Figure 2 [tirée de Rousselet et al., 2019]
Haut. Isosurfaces 3D (longitude, latitude, profondeur) des abondances de particules (barre de couleur, particules.m-3) reconstruites avec la méthode de cartographie objective. Les coupes MVP utilisées pour la reconstruction sont dessinées en surface avec les lignes magenta. Bas. Coupe verticale de l'abondance des particules (barre de couleur, particules.m-3) superposée avec des composantes de vitesse le long du transect et vitesse verticale (flèches noires, m.s-1) le long du transect AB (4 novembre, GAUCHE) et le long du transect entre le centre AB et B (5 novembre, RIGTH). Les isolignes de salinité sont représentés par des lignes noires (intervalles de 0,2).
Meloni et al. [2019, figure 3] a fourni une première contribution aux efforts de l'Agence Spatiale Européenne visant à établir des réseaux in situ de référence spécifiquement ciblés pour valider l'altimétrie côtière.
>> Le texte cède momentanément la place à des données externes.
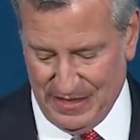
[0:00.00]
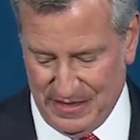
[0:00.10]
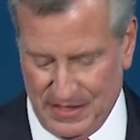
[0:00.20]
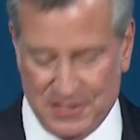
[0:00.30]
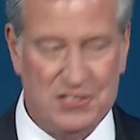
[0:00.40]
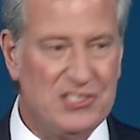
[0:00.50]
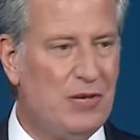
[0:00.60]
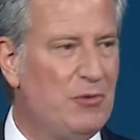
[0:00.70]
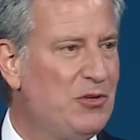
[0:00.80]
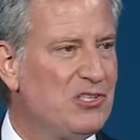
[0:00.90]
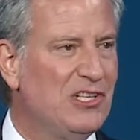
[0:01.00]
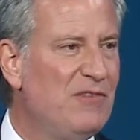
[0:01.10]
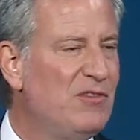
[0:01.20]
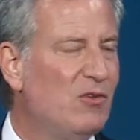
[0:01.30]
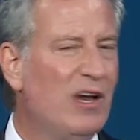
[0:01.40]
This is someone who's
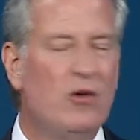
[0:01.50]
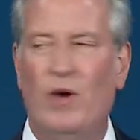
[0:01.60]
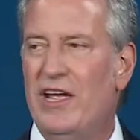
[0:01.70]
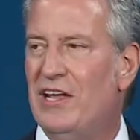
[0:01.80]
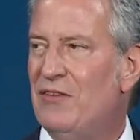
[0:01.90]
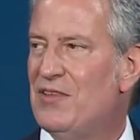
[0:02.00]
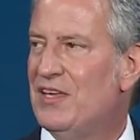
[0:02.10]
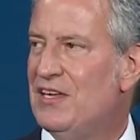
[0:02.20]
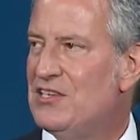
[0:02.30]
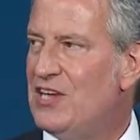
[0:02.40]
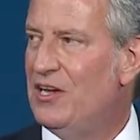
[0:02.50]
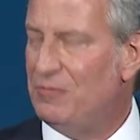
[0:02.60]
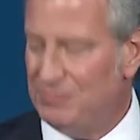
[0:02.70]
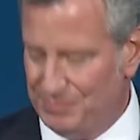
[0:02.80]
lived the right way in everything he's done.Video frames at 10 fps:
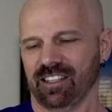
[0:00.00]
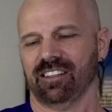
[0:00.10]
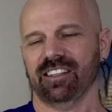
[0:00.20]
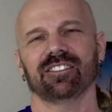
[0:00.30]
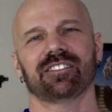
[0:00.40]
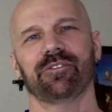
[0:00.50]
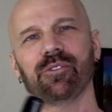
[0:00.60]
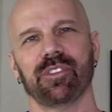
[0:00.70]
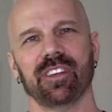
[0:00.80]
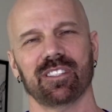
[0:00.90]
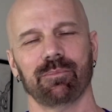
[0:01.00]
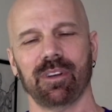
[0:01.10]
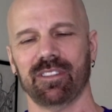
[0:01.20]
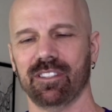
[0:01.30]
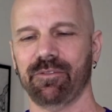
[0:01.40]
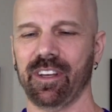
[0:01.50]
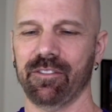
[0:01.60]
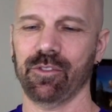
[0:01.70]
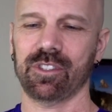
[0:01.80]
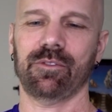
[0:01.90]
Now here's a few things about this
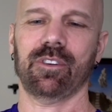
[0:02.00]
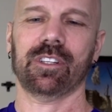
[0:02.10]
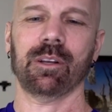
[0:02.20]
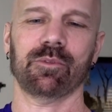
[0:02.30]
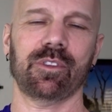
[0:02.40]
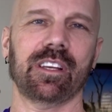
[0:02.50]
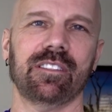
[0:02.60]
fan. First of all, it comes with anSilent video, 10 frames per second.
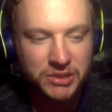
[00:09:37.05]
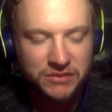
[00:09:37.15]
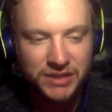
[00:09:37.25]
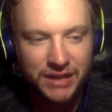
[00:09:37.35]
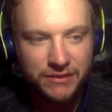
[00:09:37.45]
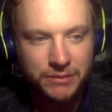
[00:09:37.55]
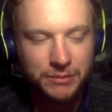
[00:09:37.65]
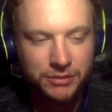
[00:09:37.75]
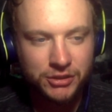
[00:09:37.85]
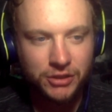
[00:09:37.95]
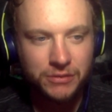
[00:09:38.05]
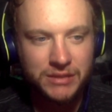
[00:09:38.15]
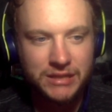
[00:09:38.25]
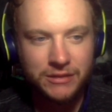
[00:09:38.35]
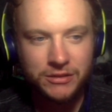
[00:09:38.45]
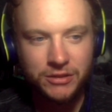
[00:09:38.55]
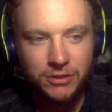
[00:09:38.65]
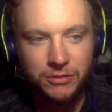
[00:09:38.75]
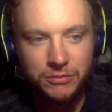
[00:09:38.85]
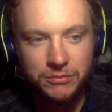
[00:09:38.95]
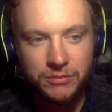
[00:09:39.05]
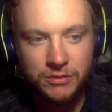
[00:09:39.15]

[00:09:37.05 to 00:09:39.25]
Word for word: much of Donovan Peoples-Jones either, so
À cette fin, des mesures in situ acquises au cours d'OSCAHR ont été traitées et comparées conjointement avec des données altimétriques améliorées sur la mer Ligure. Plusieurs types d'observations in situ multi-capteurs situées le long des traces SARAL et Jason-2 ont été utilisées. Les principaux objectifs de l'étude étaient d'évaluer des stratégies améliorées de validation ciblant le domaine côtier, y compris l'utilisation d'une nouvelle plateforme in situ telle que le MVP-Moving Vessel Profiler, tout en tenant compte des différences potentielles dues à l'incohérence du contenu physique et aux limitations instrumentales ou de traitement des données. Les résultats montrent des accords remarquables sur des échelles spatiales de quelques dizaines de kilomètres, ouvrant la voie au déploiement de futurs réseaux in situ et à la définition de diagnostics orientés vers la science visant à évaluer la capacité des missions altimétriques à haute résolution présentes et futures à résoudre les structures de fine-échelle.
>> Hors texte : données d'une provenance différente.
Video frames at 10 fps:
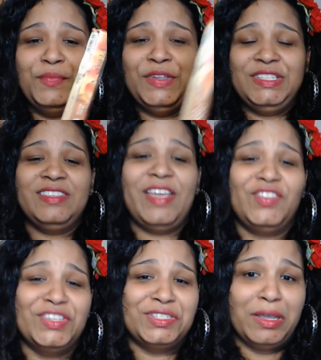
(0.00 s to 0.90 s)
This is like
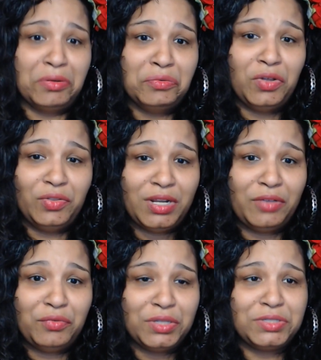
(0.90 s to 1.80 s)
the second one that
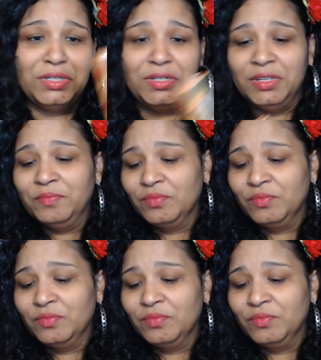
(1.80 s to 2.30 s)
I've wasted.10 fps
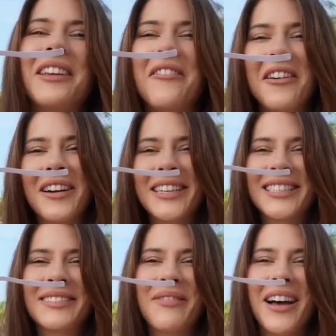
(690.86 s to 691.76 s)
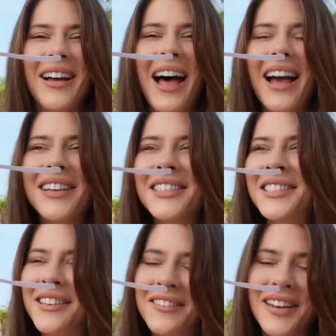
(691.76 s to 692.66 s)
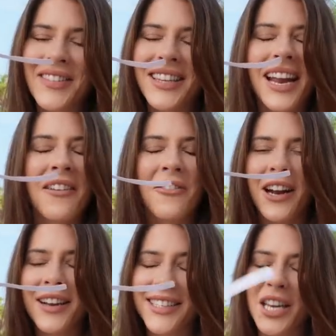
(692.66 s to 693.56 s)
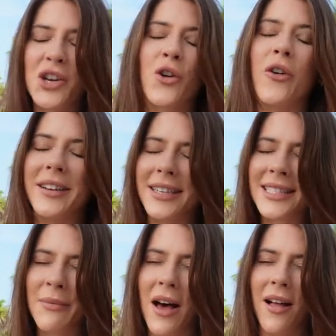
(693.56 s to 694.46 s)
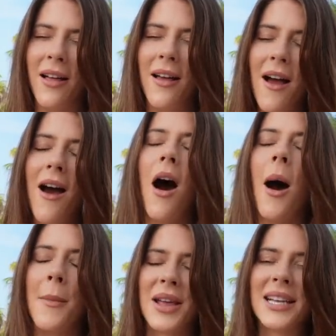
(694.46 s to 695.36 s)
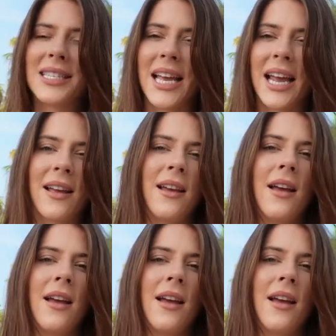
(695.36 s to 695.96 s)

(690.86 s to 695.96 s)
you are going to smell so different than everyone else and you're going to smell amazing.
Figure 3 [tirée de Meloni et al., 2019]
Schéma de circulation de surface dérivé de données in situ (magenta pour MVP et bleu pour ADCP) et altimétriques (produit PEACHI, noir). Les données SST sont également affichées avec une résolution spatiale de 0,062 ° (latitude) × 0,062 ° (longitude) et une résolution temporelle de 1 jour. Les cartes SST sont une moyenne sur la période de la campagne. Les flèches blanches représentent un schéma de la circulation de surface.